There are books of sheet music by Rachmaninoff and Chopin; a photo of him in a tuxedo, tall and commanding, on the cover of “Cha Cha Cha & Mambo for Small Dance Bands,” a book he wrote and published in Havana in the 1950’s, aiming at the English-language market; paintings by Haitian artists; Joseph Schillinger’s “System of Musical Composition,” the dense theoretical books beloved by intellectual musicians of the 1940’s and 50’s that break down melody, harmony and rhythm into mathematic logic.
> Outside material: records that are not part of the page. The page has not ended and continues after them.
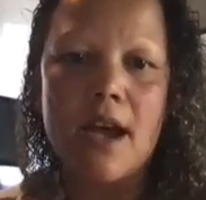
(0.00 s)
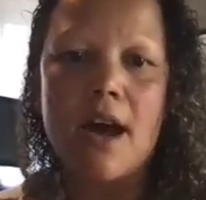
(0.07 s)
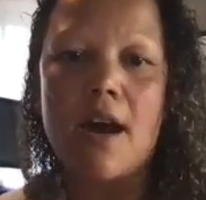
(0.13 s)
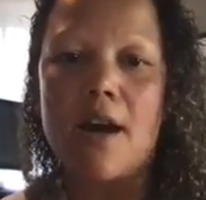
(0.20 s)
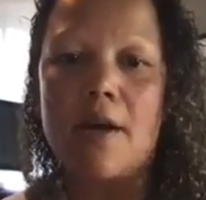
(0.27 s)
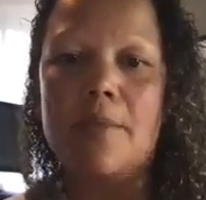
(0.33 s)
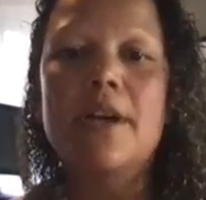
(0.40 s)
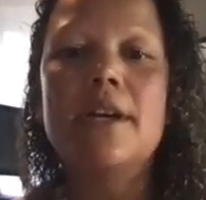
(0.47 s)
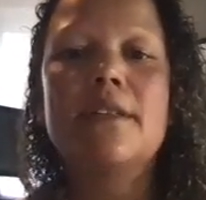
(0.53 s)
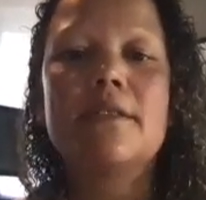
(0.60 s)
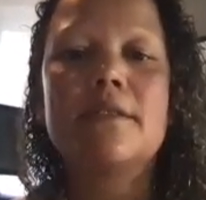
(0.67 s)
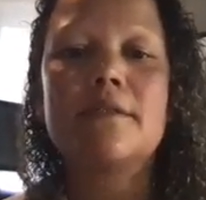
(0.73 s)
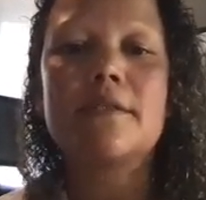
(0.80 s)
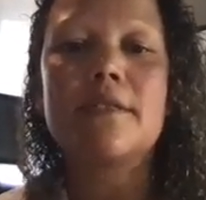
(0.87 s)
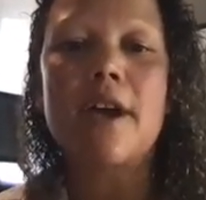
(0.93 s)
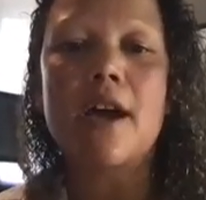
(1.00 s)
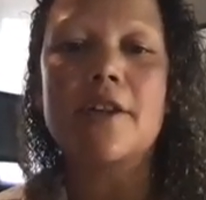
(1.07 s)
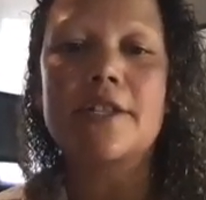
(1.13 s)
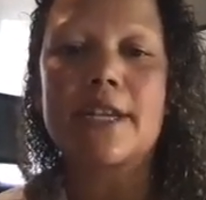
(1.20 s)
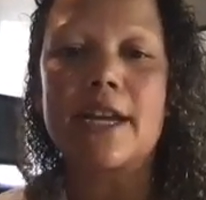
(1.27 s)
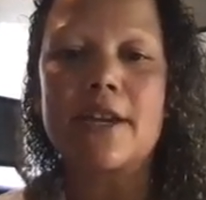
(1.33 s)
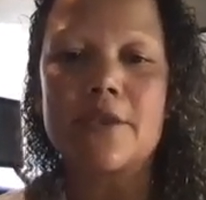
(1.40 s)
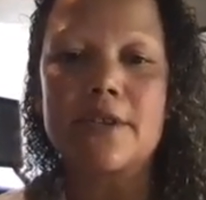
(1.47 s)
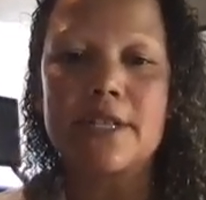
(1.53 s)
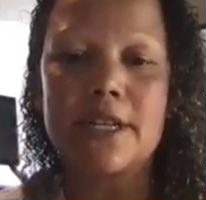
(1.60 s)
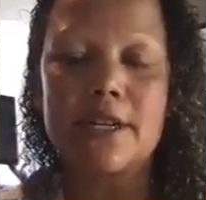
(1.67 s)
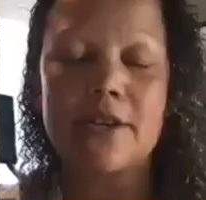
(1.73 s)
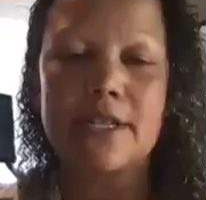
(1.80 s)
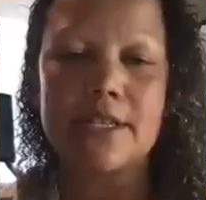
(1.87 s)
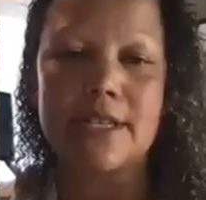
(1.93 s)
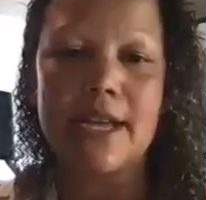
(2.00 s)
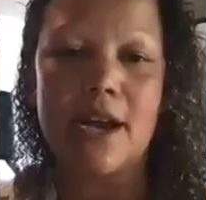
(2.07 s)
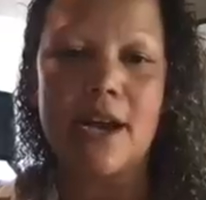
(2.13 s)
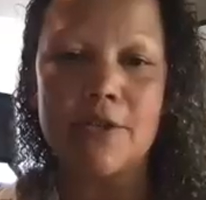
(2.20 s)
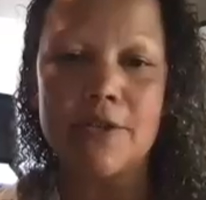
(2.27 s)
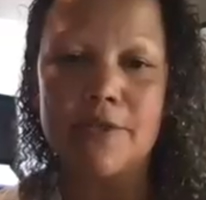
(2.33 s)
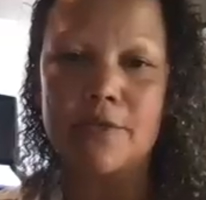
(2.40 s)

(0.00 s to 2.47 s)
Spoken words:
Our secretaries and health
There is, incongruously, a shelf of pop-music lead-sheet books like “100 of the Greatest Easy Listening Hits,” all well thumbed. Then there are some recent awards, including several Grammys, and a ceremonial key to the city of Miami.
Note that the awards are positioned below the easy listening hits.
“Even though I’m Cuban, I’m really an American arranger,” he reflected. “Because the way I write has as much to do with American music as it does with Cuban music. And at the same time it has to do with the fugue.” (An example of his fugue writing comes in the middle of “Devoción,” a beguiling part of his “Suite Cubana.”)

It was pointed out to him that fugues have little to do with Cuban or American music. “Yes, but I do it anyway,” he said. “Why shouldn’t I, if I know how?”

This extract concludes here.